The presentation is the outcome of Jillian Luetje‘s honor project in FASH455 (Fall 2016). In the project, Jillian explored the facts and future of “Made in USA” textile and apparel based on her research of existing literature and interviews with U.S. trade officials. The presentation intends to help the audience (especially those new to the area of textile and apparel trade and trade policy) have a basic understanding of the topic.  

Key findings:

  • Textile and apparel manufacturing in the USA is NOT totally gone.
  • The U.S. textile industry in particular relies on the Western Hemisphere supply chain and related free trade agreements
  • Made in the USA apparel is not going to increase any time soon.

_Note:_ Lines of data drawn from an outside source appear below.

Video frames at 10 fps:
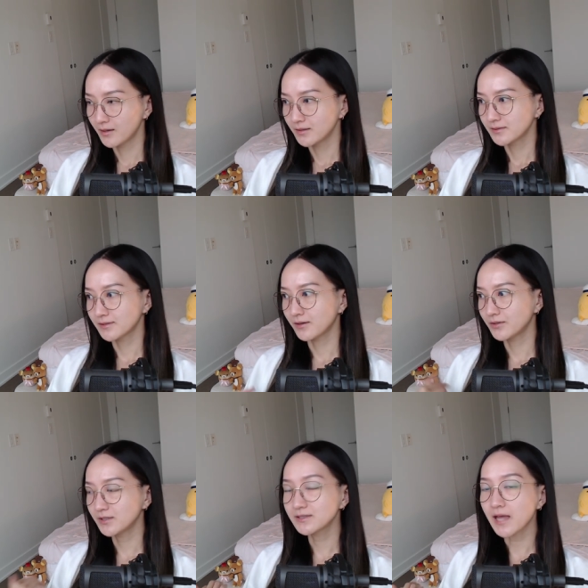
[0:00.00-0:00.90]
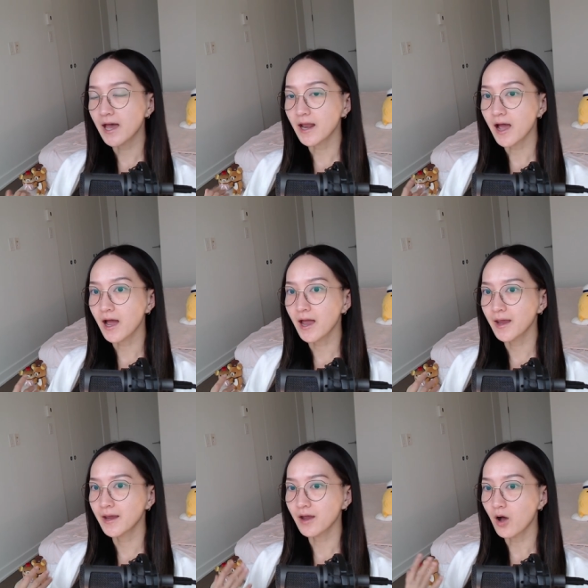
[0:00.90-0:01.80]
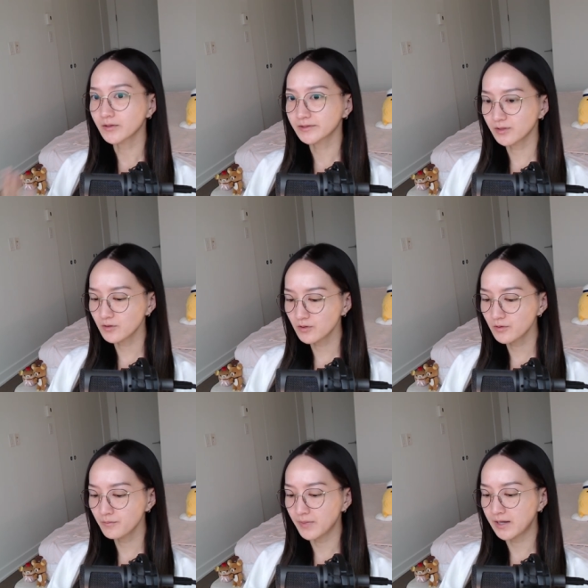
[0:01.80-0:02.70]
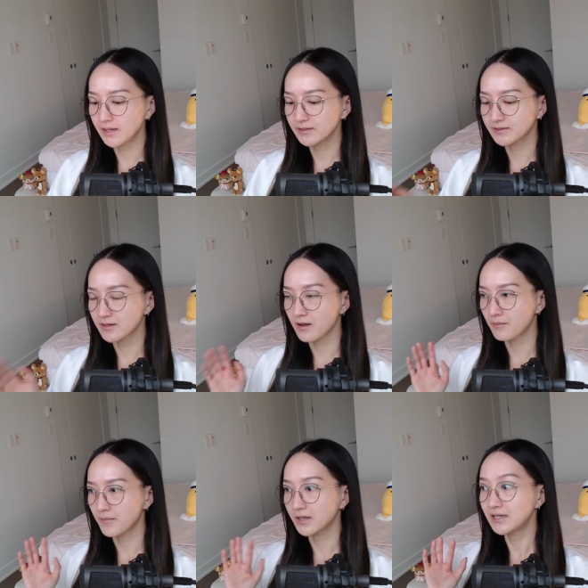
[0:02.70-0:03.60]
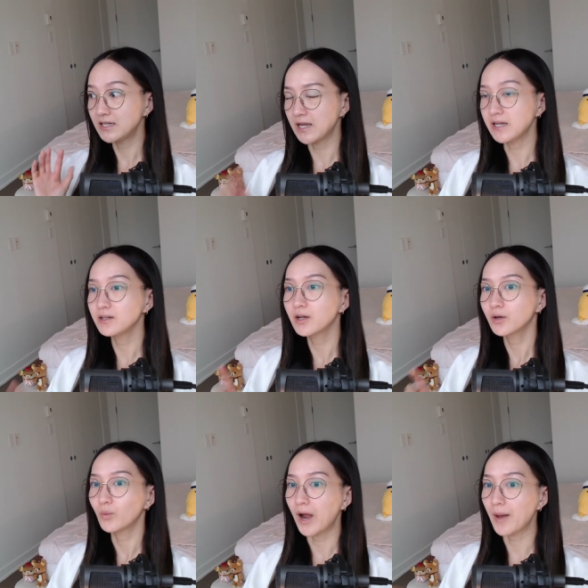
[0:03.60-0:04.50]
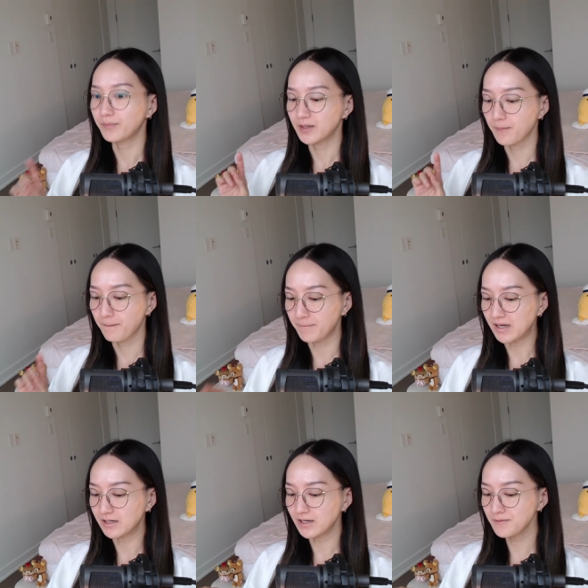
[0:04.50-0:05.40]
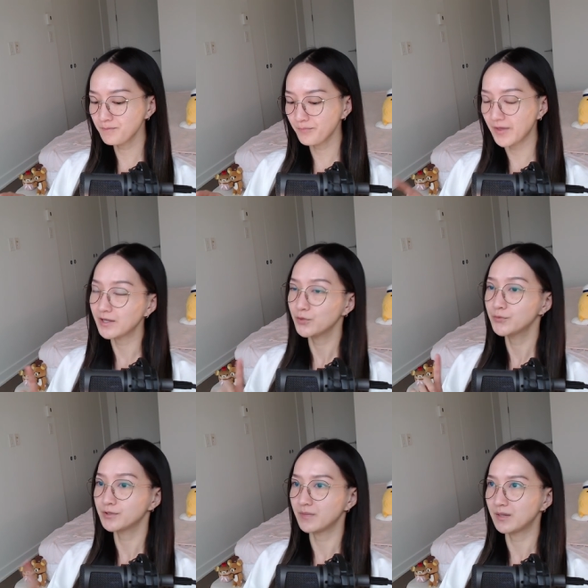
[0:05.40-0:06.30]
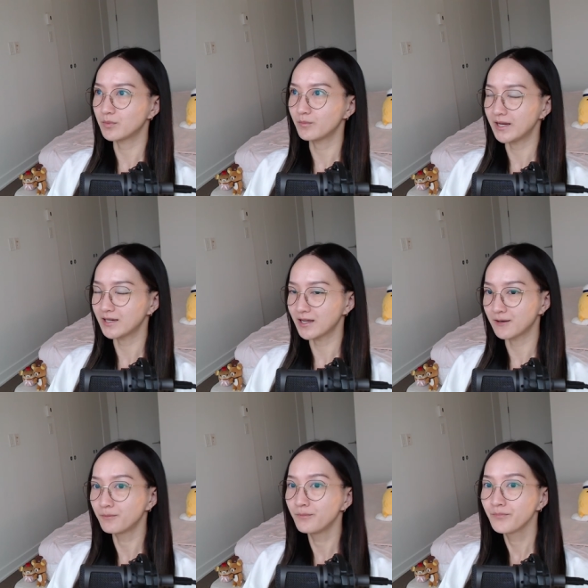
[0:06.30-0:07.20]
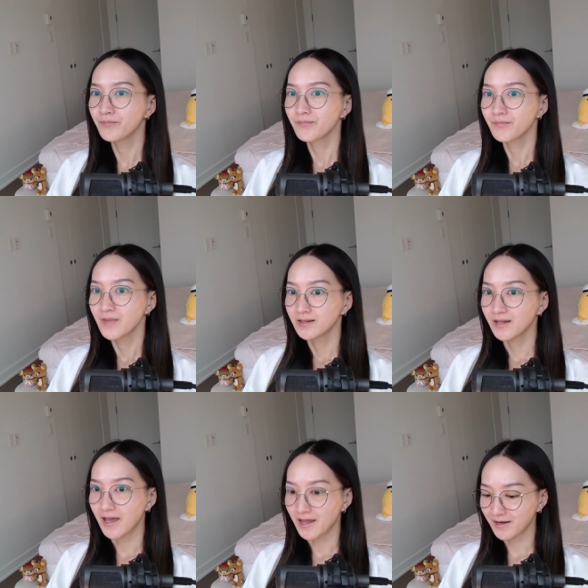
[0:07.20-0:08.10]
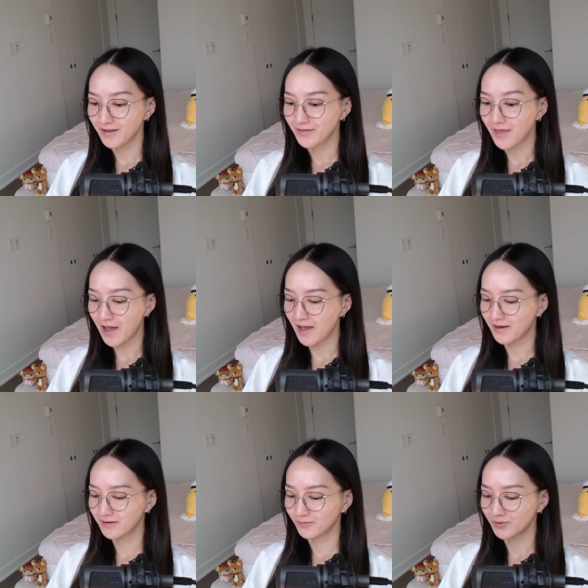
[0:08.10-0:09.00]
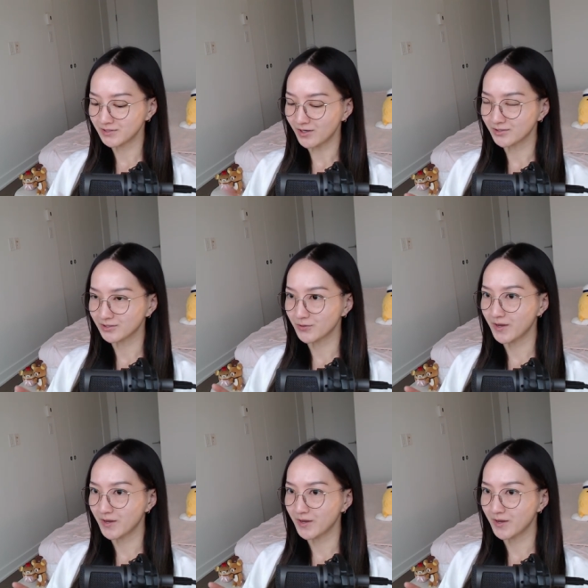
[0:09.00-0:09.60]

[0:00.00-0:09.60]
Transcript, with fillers: So there's that. I also made some date wrapped bacon, and I used maple bacon, and that was also a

Welcome for any comments and suggestions!

Author: Sheng Lu

Professor @ University of Delaware

4 thoughts on “Made in the USA Textiles and Apparel:Facts and Future”

  1. Apparel manufacturing is attractive in central america or Asia due to relatively cheap labor cost. A comparison of labor cost between Western v/s eastern hemisphere would have thrown some insight into why US textile exports would continue to hold their position or why apparel manufacturing isn’t going to be attractive in future. Plus, potential impact from TPP would have added to your analysis on what may be the growth of US textiles to eastern hemisphere (not just western). Vietnam being a significant source for apparel, US textile industry could see a ‘light’ spike in growth.

    1. Thank you for your great comment Phani! In my personal view, labor cost is one of many factors that affect apparel companies’ sourcing decisions. This is why China remains the No.1 apparel supplier to the US and EU markets despite its reported higher wage level than in countries like Cambodia, Bangladesh and Vietnam. Likewise, wage level in some Western EU countries such as Italy, France, Germany and UK is much higher than in the US. But these Western EU countries remain leading apparel producers in the EU region whereas 98% of apparel consumed in the US are imported today. On the other hand, I don’t think TPP will help promote US textile exports to the “eastern hemisphere”. Apparel made in Vietnam are very unlikely to use textiles made in the US–too expansive and very long lead time. My studies show that Asian countries are becoming even more integrated in their textile and apparel supply chain:
      Interesting enough, back in 2009, the US textile industry strongly opposed including Vietnam in the TPP negotiation ( I am not surprised.

  2. I believe that NAFTA and similar trade agreements are the reason there is even any amount of made in the USA textile and apparel. China can produce things much cheaper and has a higher variety of materials to source from. Without trade regulations Mexico and Canada would mainly source from China and Asia. The textile industry might still stand a chance because of the technology needed to produce the sophisticated textiles. However I’m sure as other countries grow and develop they too will have the capacity to produce advanced textiles. Because the US will most likely not get rid of NAFTA I believe there will still be made in the USA textiles and apparel. I do not think the number is expected or likely increase in the near or far future. The US is more suitable and stronger in other areas of export that it does not need to try to bring back more apparel manufacturing when it’s already been gone for so long.